## [Task details]
Exact copy, no pictures: return all the data below as written.

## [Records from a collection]
--------------------------------

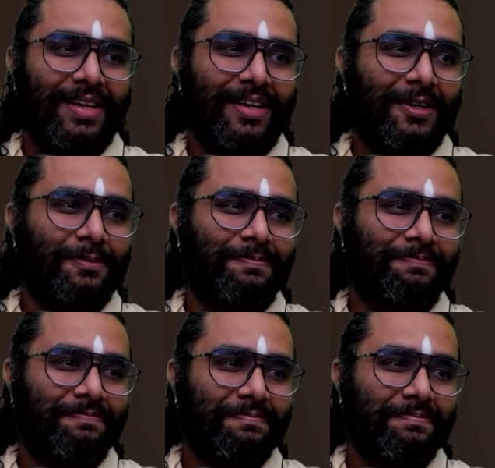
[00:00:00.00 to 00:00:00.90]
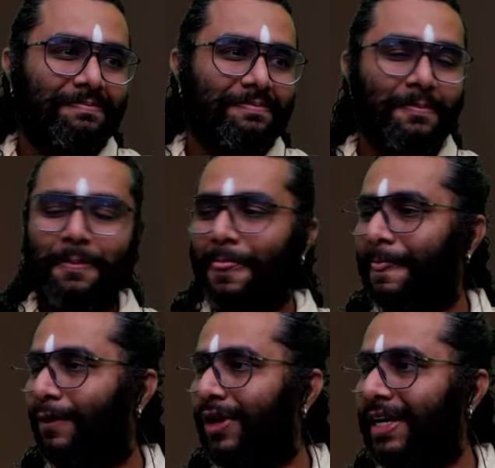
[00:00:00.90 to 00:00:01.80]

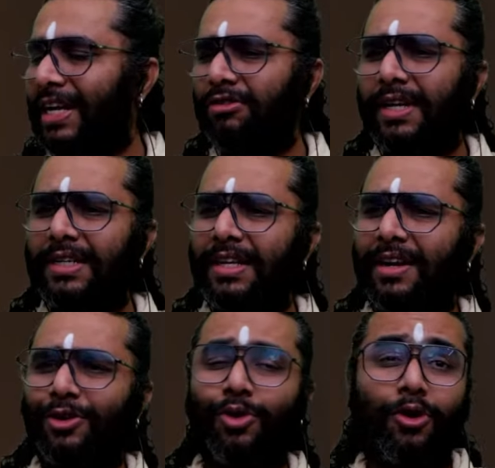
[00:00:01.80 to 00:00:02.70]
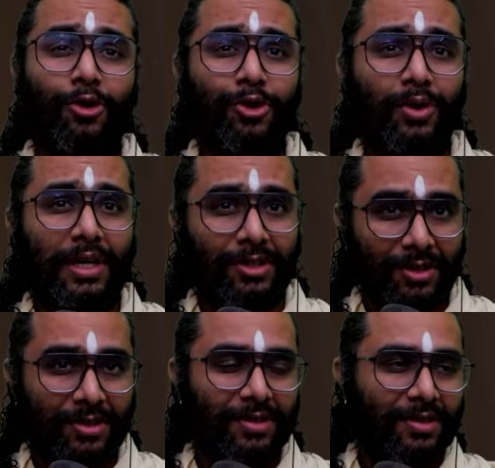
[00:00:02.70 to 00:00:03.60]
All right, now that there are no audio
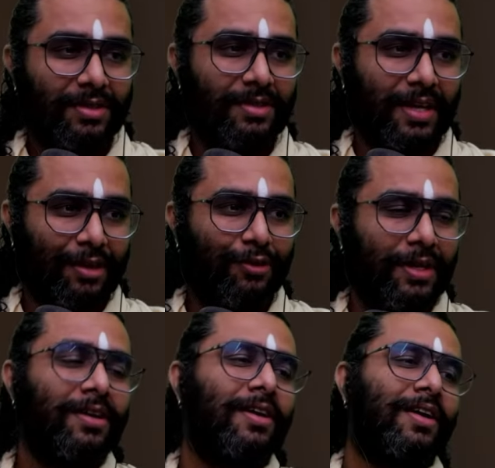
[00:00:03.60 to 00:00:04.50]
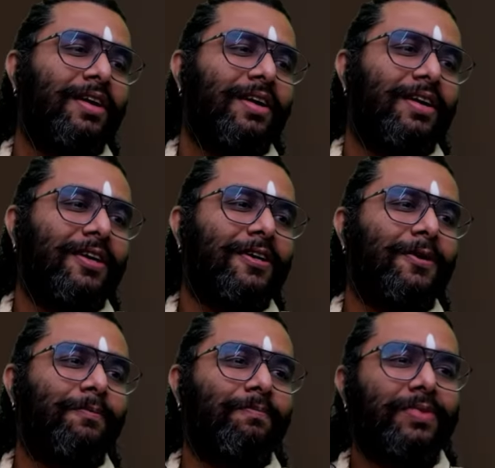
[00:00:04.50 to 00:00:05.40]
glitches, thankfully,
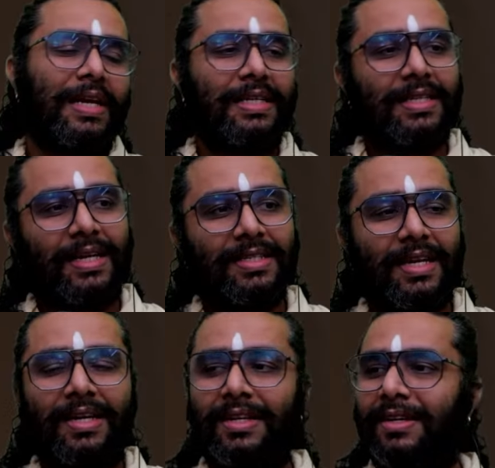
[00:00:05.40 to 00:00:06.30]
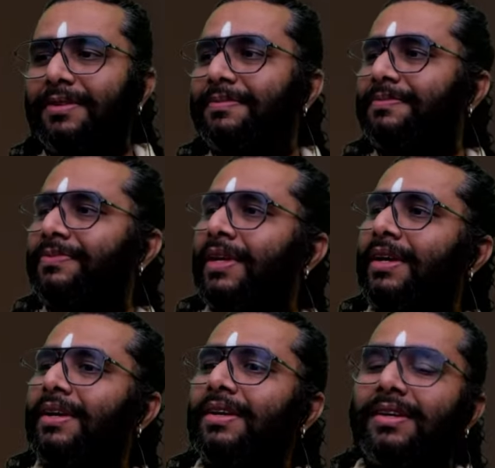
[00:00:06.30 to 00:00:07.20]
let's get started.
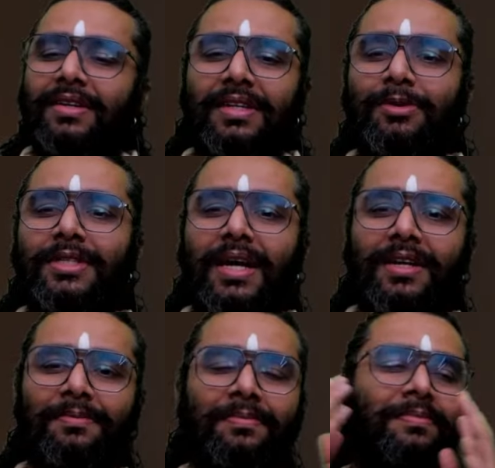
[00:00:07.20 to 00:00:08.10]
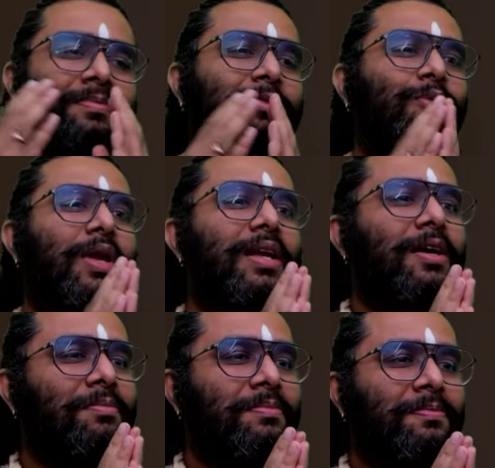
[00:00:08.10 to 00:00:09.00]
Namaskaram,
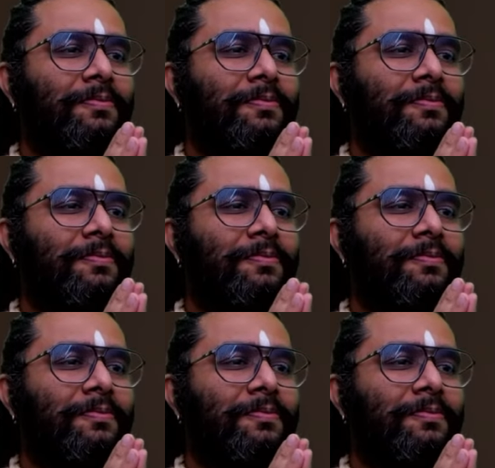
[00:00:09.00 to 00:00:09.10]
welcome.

--------------------------------

## [Task result]
[00:00:00.00 to 00:00:00.90]
[00:00:00.90 to 00:00:01.80]

[00:00:01.80 to 00:00:02.70]
[00:00:02.70 to 00:00:03.60]
All right, now that there are no audio
[00:00:03.60 to 00:00:04.50]
[00:00:04.50 to 00:00:05.40]
glitches, thankfully,
[00:00:05.40 to 00:00:06.30]
[00:00:06.30 to 00:00:07.20]
let's get started.
[00:00:07.20 to 00:00:08.10]
[00:00:08.10 to 00:00:09.00]
Namaskaram,
[00:00:09.00 to 00:00:09.10]
welcome.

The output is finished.